Returning to the Monastery

1868
  • Oil on canvas

    54.5 x 100.5 cm

    CTB.1997.26

  • © Colección Carmen Thyssen-Bornemisza en préstamo gratuito al Museo Carmen Thyssen Málaga

This characteristic genre scene by the Bilbao painter Eduardo Zamacois is a comical depiction of a group of Franciscans returning to the monastery after a visit to the market in the village, whose buildings are visible lower down on the right-hand side. The focus of the composition is the anecdotal plight of the bald monk in the foreground who is unable to control the donkey and tugs at the two ropes attached to its mouth, while the animal dumps the load it was carrying, scattering it on the ground. Meanwhile, the other Franciscans at the entrance of the monastery beside two pairs of tied donkeys laugh at their companion. The little black dog racing across the lower left corner – a figure repeated in the same position in other works from that year such as The Snowball in the Stewart Collection in New York – further enlivens the composition.

The painter sets the scene outside an ancient monastery building that occupies more than the left half of the background, while the cloudy sky borders the composition on the right. A broad parapet, enclosed on the sides by two pillars topped by lions bearing coats of arms, marks the entrance to the monastery, whose main façade, in semidarkness, displays rich mural decoration.

The naturalism with which Zamacois endeavours to infuse this genre painting is evident in the portraits and gestures of the main figures and in the careful arrangement and depiction of the small objects carried by the animals or lying on the ground. The array of vessels spread out on the parapet is particularly delicate and features objects made of diverse materials, as if an artistic exercise: ceramics, glass and metal. The painting, which is larger than the usual size of his works, evidences his ability to compose both indoor and outdoor scenes involving a large number of figures.

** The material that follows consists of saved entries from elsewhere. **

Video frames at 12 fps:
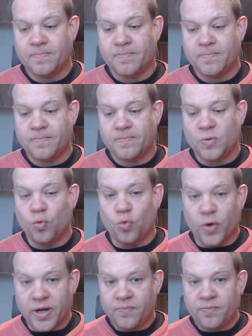when
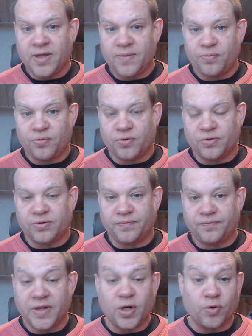people, you
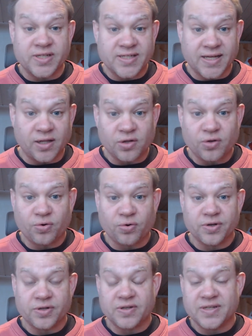know, sell
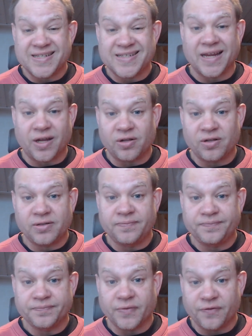courses, sell
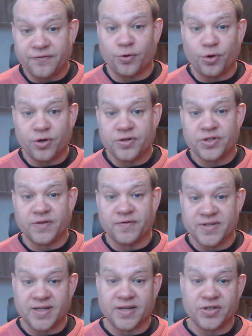footage of
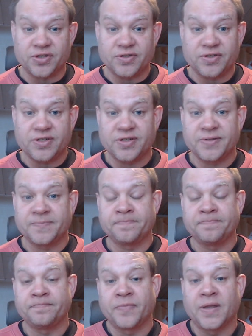sessions,
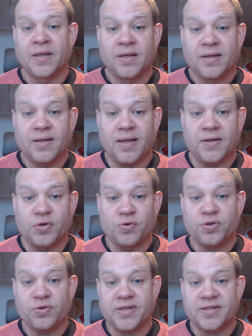it's usually
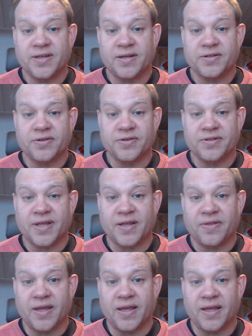sessions that
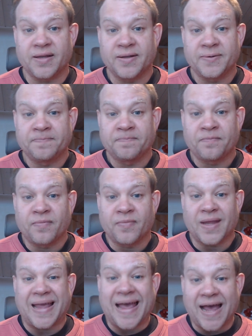they,
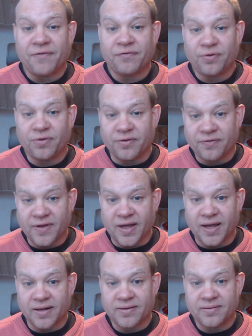after the fact,
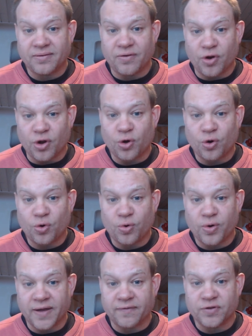know have
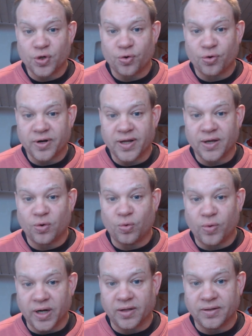turned out well.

The painter executed Returning to the Monastery at the time of his first trip to Rome, which he visited in 1868 at the suggestion of Eduardo Rosales, staying at the studio of his friend Mariano Fortuny. It is part of a large cycle depicting the customs of monastery life, to which El refectorio de los Trinitarios en Roma (“The Refectory of the Trinitarians in Rome”) shown at the Paris Salon that year also belongs. The present work was exhibited at the Salon of 1869, to which it was sent together with another work by him, A Good Pastor, and where it was acquired by the American collector Robert Cutting who, along with William Hood Stewart, was chiefly responsible for making his work known on the American market.

Returning to the Monastery was thus painted when Zamacois’s short but successful career in France was taking off under the protection of Goupil, the same dealer his fellow Spaniard Fortuny had. Without discarding the influence of his master Meissonier, the painter displays in this work a personal mastery of draughtsmanship and of the comic streak that characterised all his favourite genre and everyday scenes.

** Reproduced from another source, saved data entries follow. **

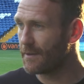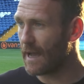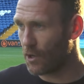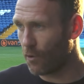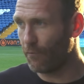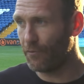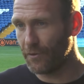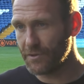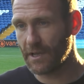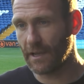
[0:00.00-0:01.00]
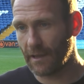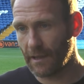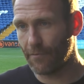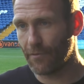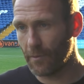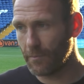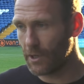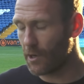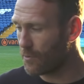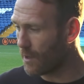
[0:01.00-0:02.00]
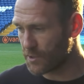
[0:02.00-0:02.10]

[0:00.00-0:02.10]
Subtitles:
that confidence that it can give them. You know,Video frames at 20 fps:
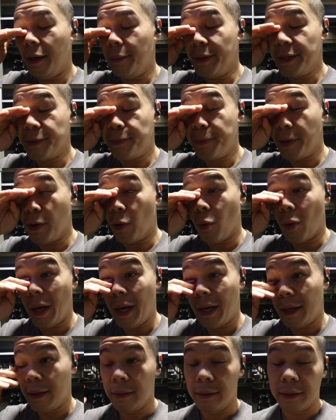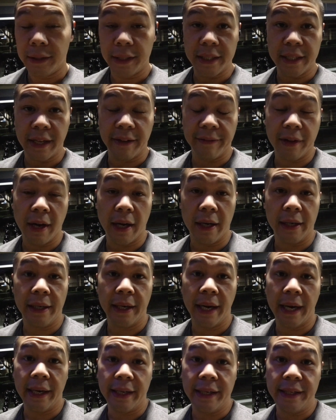It's been a while since I've
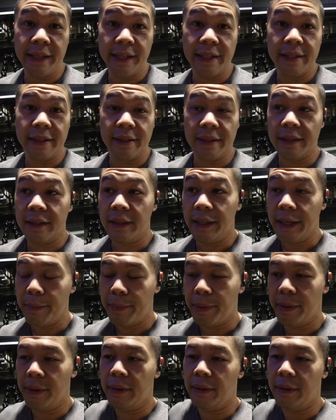gotten any decent sleep.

In 1866, the year this work was shown at the Paris Salon, the writer Eugene Benson wrote in an article published in The Art Journal that “The pictures of Zamacois had the attraction of the bizarre and the perfect. The picturesque, the grotesque, the elaborate, all in one frame – this was more than the severe Gérome gave in his studied sensualities, more than the dry and prosaic Meissonier gave in his studies of costume and character.”

However, compared to his contemporaries and, chiefly, his fellow Spaniard Fortuny, the Bilbao-born painter lacks the rich colour and precious brilliance of the latter. His palette is predominantly of dull ochres and blacks, with brighter hues only in the details of objects.